Always rolling out innovative new ways of cleaning dirt or drying hands, Dyson has unveiled its latest set of products, one of which includes a tap that will wash your hands and then dry them as well, all in a much more hygienic way than the status quo, you understand. Just how much people will be willing to pay for marginal increase in hygiene levels (remember, they are already washing their hands), is anybody’s guess.
Still, the new product uses infrared to find out where your hands are and then release water from the main stem. There are then two branches off the main stem which have air outlets – these blast extremely fast-moving sheets of cold air over your hands, drying them at super-speeds.

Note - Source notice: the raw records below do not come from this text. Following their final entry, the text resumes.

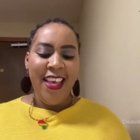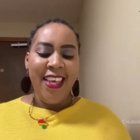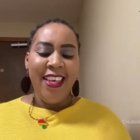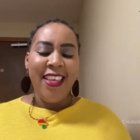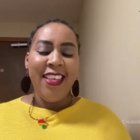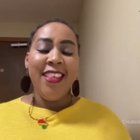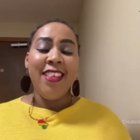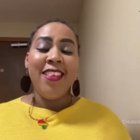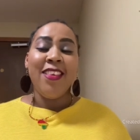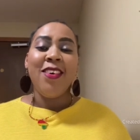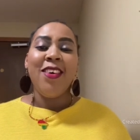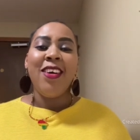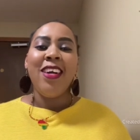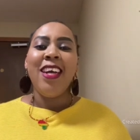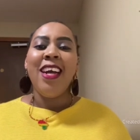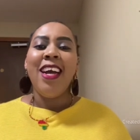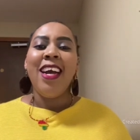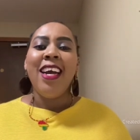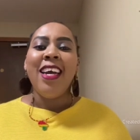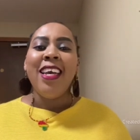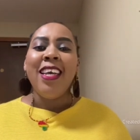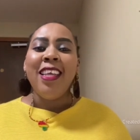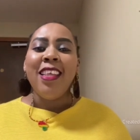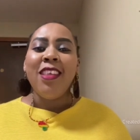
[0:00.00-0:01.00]
So
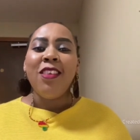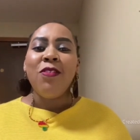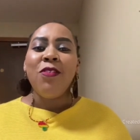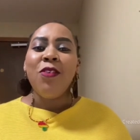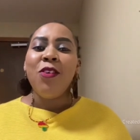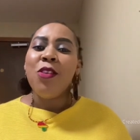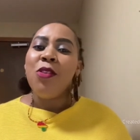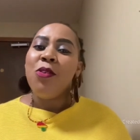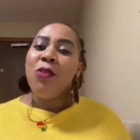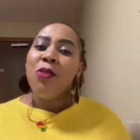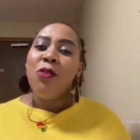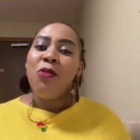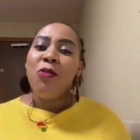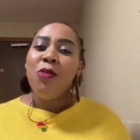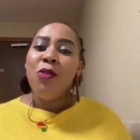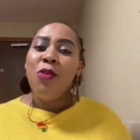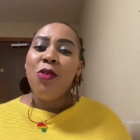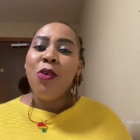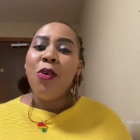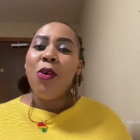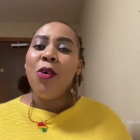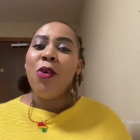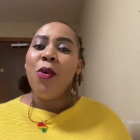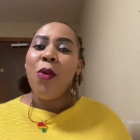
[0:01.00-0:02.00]
guys, for those who
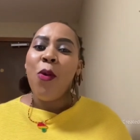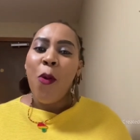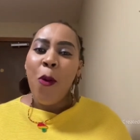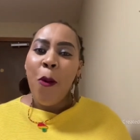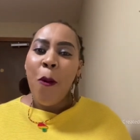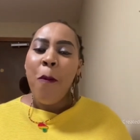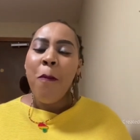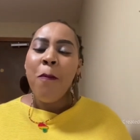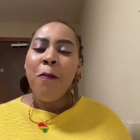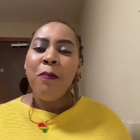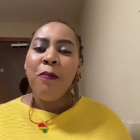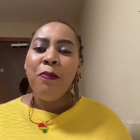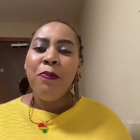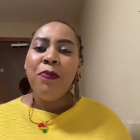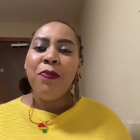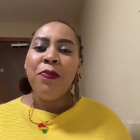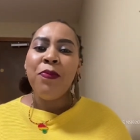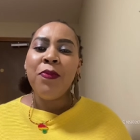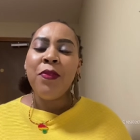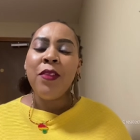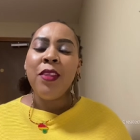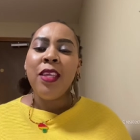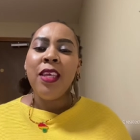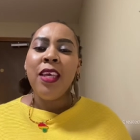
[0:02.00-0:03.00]
don't know,
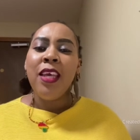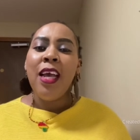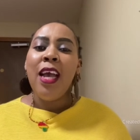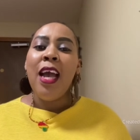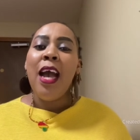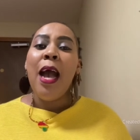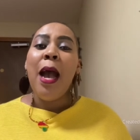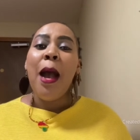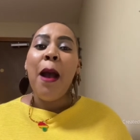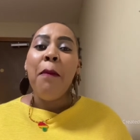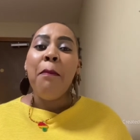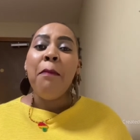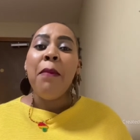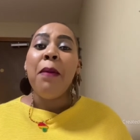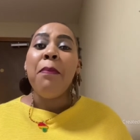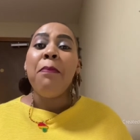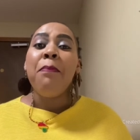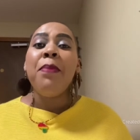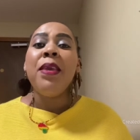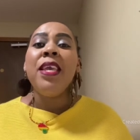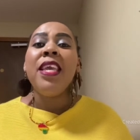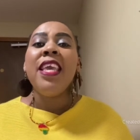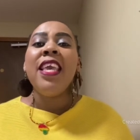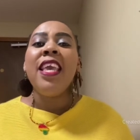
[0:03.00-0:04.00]
I'm a
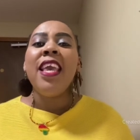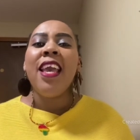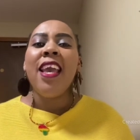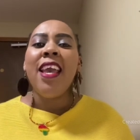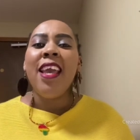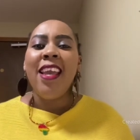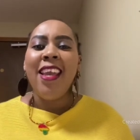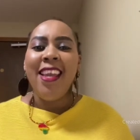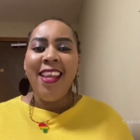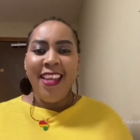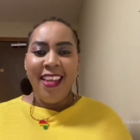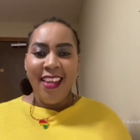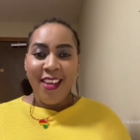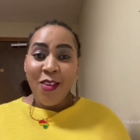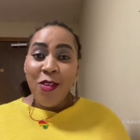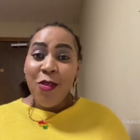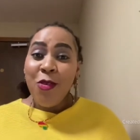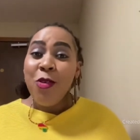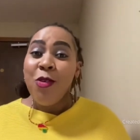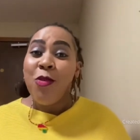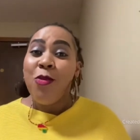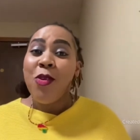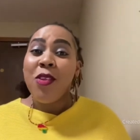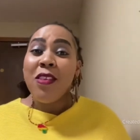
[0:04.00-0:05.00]
PK. Do you
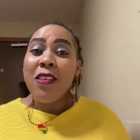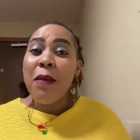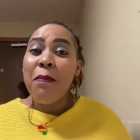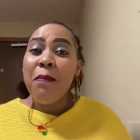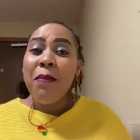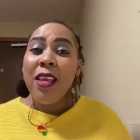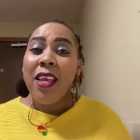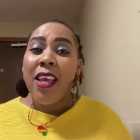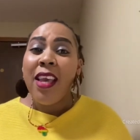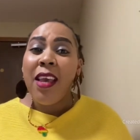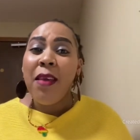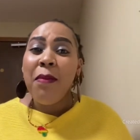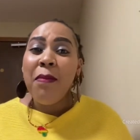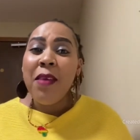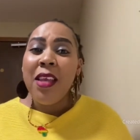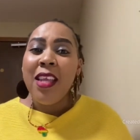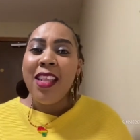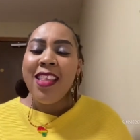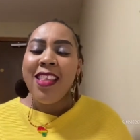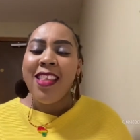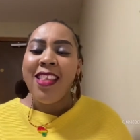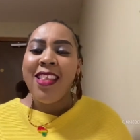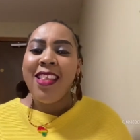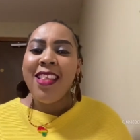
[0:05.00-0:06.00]
know what a PK
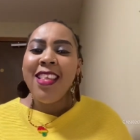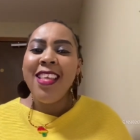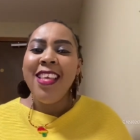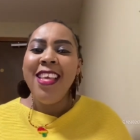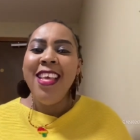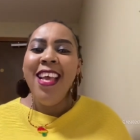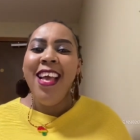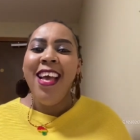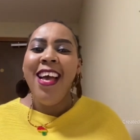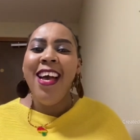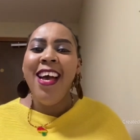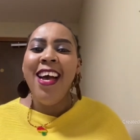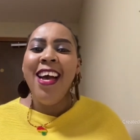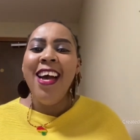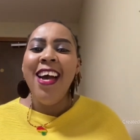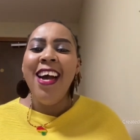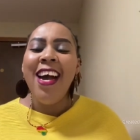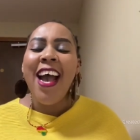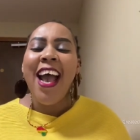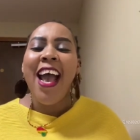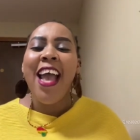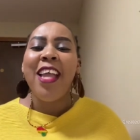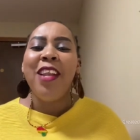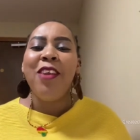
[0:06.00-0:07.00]
means?
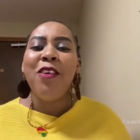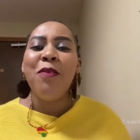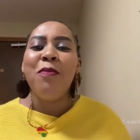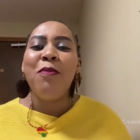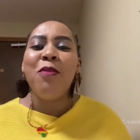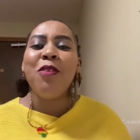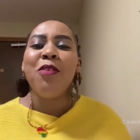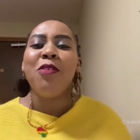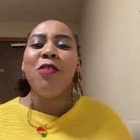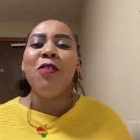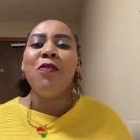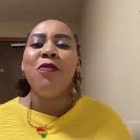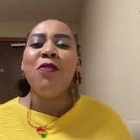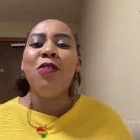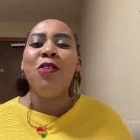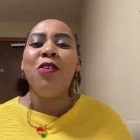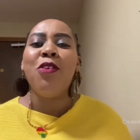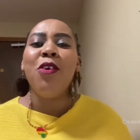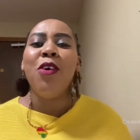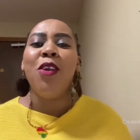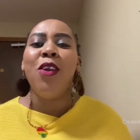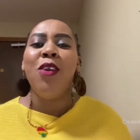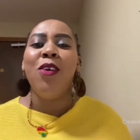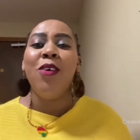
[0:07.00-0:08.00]
I know most of you
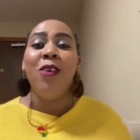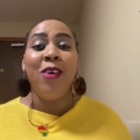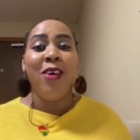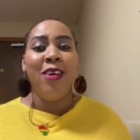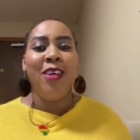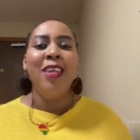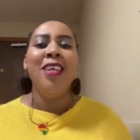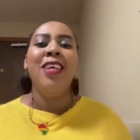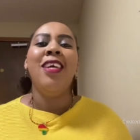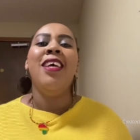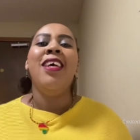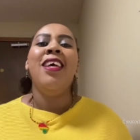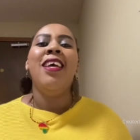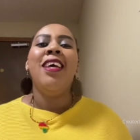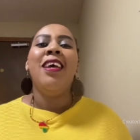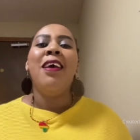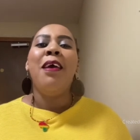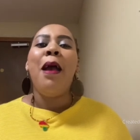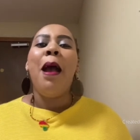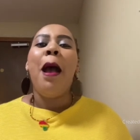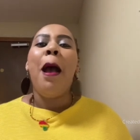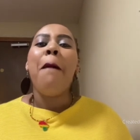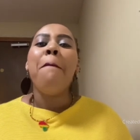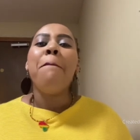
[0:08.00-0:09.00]
don't know.
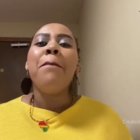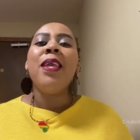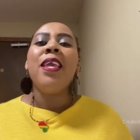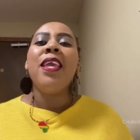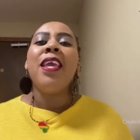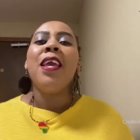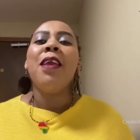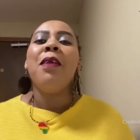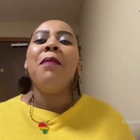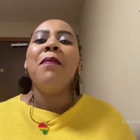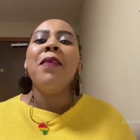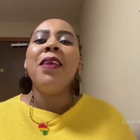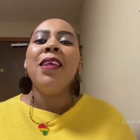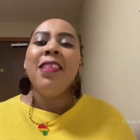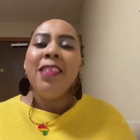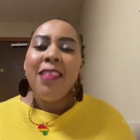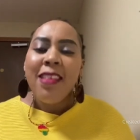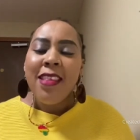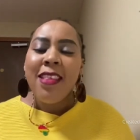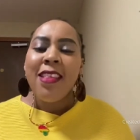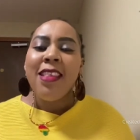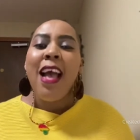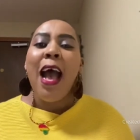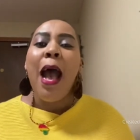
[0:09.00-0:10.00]
A PK
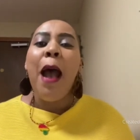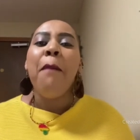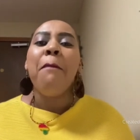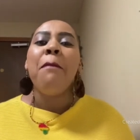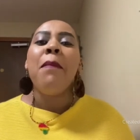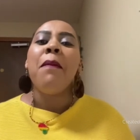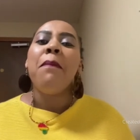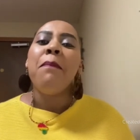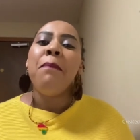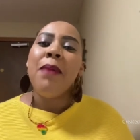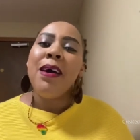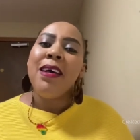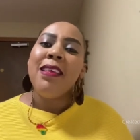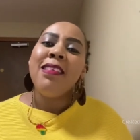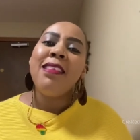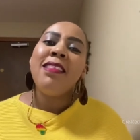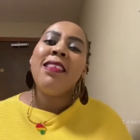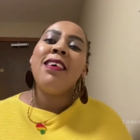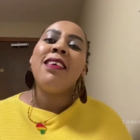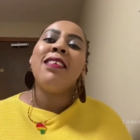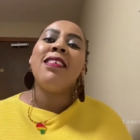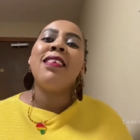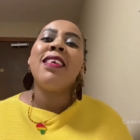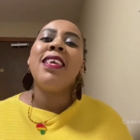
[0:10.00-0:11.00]
means I'm a
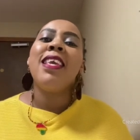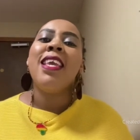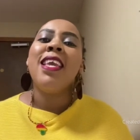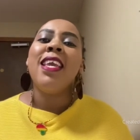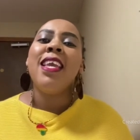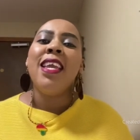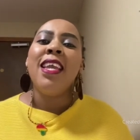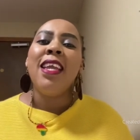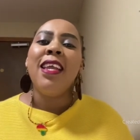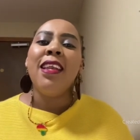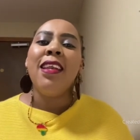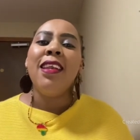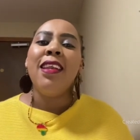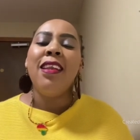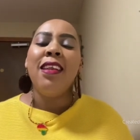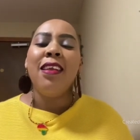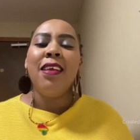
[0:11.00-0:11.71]
pastor's kid.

According to a review from tech website Wired, the best thing about the device was that both washing and drying your hands is done over the sink, avoiding the irritating problem of water dropping or blowing onto the floor of your bathroom or kitchen. Dyson says the device will dry your hands in about 12 seconds.
The other devices on their way are the Airblade V dryer, which is a smaller version (60% smaller) of the space age hand dryers in expensive corporate toilets everywhere, and which weigh a bit less as they are made of polycarbonate.
The firm is keen to stress that its Airblade products force air through tiny holes and vents at speeds of up to 430mph, which has the effect of virtually scraping water off your skin instead of simply speeding up the evaporation process (which is what the hot dryers do).
For the techies out there, a fascinating fact is that the new devices use the new V4 ‘brushless’ motor, which accelerates from 0 – 90,000 revs per minute in less than a second. It uses digital pulse technology to achieve this (whatever that is), and can shift about 162,000 cubic metres of air during its useful life. That’s enough air to inflate more than 25 million normal-sized balloons. Understandably, it also cost £26.9m to create the technology, and Dyson has 110 patents on it, as well as another 100 pending.
One more geeky fact for you: apparently the hand dryers use a thing called a high-efficiency particulate (HEPA) filter which eradicates 99.9% of the bacteria found in the air in a bathroom – before the air actually reaches your hands. So it’s super hygienic.
We’re still struggling with the £1,000 price tag, but then, we reckon the firm is aiming more at large companies that want to impress their clients with posh toilets. Not to mention that Dyson insists the running costs of one of its devices are 15x lower than the cost of replenishing paper towels all the time. Fair play.